Zoë Briggs describes how her Creating Learning department at the Ambassador Theatre Group is successfully targeting the growing retired audience.

Photo of a U3A study day at the Piccadilly Theatre
U3A study day at the Piccadilly Theatre

Kee Ramsorrun Photography

Older demographics proved one of the most responsive target audiences in 2012 for my department, Creative Learning. With more time, money and enthusiasm than their younger peers, the growing retired audience has remarkable potential for engagement and our relationship with the University of the Third Age (U3A) and other lifelong learning cooperatives is set to expand.

Our partnership with the U3A began in March last year with two study days at the Piccadilly Theatre in the West End. This was followed by another similar event at the Playhouse Theatre in the autumn and exclusive theatre tours for the U3A at the Duke of York’s and other theatres across the country. In addition, we welcomed local U3A members to the Milton Keynes Theatre last October with a special focus on ‘The Phantom of the Opera’. In the West End, the study day model was extended in partnership with the Women’s Institute federations of Berkshire and Essex for an event at the Savoy Theatre.

Study days vary in their particular focus, but generally consist of workshops led by theatre professionals for between 60 and 100 older learners. Previous topics have included playwriting, theatre history, technical theatre, directing, voice, costume and make-up. The schedule allows time for a catered lunch, tea breaks and a Q&A with the practitioners to finish the day. Participants pay a reasonable fee to take part and are often given access to ticket offers to complement the experience. Discounting both tickets and workshops in a combination package encourages participants to attend productions, making a measurable contribution to overall income. In fact, study days are often more popular with this demographic than the shows themselves, allowing for valuable audience development.

Our theatre managers and venue staff help to host the study days alongside the Creative Learning team. Specific challenges lie in the participants’ mobility – the listed buildings often contain staircases and tricky steps to access the most interesting parts of the theatre. Most rewarding is the learners’ enthusiasm and appreciation of the exclusive experience offered; the theatrical world remains mysterious and alluring to many members of the public, young and old alike.

Engaging with established groups such as U3A and the Women’s Institute also makes marketing straightforward as they hold regular meetings and have frequent newsletters and magazines. Forward planning is essential to allow for a reasonable lead time and maximum attendance. Successful events have connected with particular local groups; others reached capacity by extending events to members nationally.

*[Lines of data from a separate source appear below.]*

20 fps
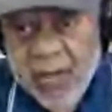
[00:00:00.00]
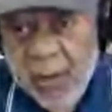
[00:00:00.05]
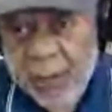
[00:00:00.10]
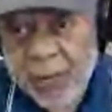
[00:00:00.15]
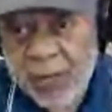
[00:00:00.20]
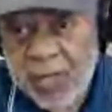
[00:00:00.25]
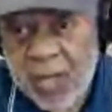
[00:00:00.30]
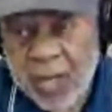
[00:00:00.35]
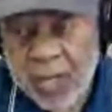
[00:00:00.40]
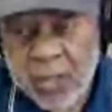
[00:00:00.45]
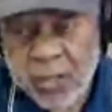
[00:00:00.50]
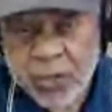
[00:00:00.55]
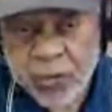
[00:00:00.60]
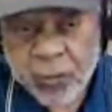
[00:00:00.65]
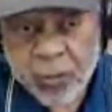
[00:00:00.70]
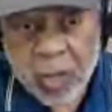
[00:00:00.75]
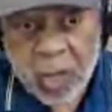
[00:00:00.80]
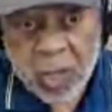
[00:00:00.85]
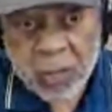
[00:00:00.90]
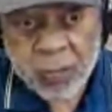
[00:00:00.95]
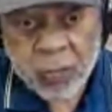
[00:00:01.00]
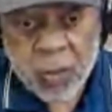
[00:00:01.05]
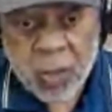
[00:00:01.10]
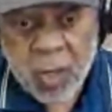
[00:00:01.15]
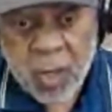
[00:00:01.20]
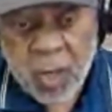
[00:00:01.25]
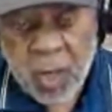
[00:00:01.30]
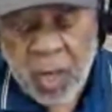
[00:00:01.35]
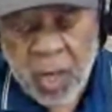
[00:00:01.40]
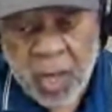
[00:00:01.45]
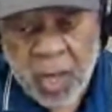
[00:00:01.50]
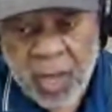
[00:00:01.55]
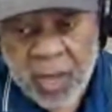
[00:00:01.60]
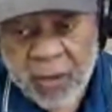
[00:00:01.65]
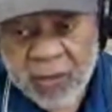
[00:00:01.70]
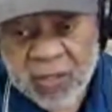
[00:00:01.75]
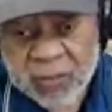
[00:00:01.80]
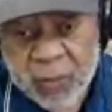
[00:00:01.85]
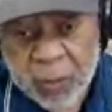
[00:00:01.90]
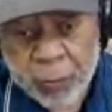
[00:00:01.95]
happened in our history and
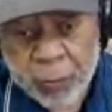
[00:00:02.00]
have some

An unexpected bonus is the care taken by participants over thorough feedback, which has been very enthusiastic with many learners returning for repeat events. Particular interest was shown in the opportunity to engage with theatre professionals and share knowledge and experience in a creative environment. Constructive criticism has helped to hone the study day model over time, making tweaks to programming, handouts and the schedule. Participants showed curiosity in future opportunities to learn about opera, dance, and acting.

The Ambassador Theatre Group is making plans to continue and extend the fruitful relationship with the U3A, with further study days planned for this year. Next in the West End will be a special event focused on the work of Harold Pinter, coupled with tickets to ‘Old Times’ at the Harold Pinter Theatre. Also in the pipeline is a practical event to explore the voice in theatre.


Zoë Briggs is Learning Partnerships Manager for the Ambassador Theatre Group.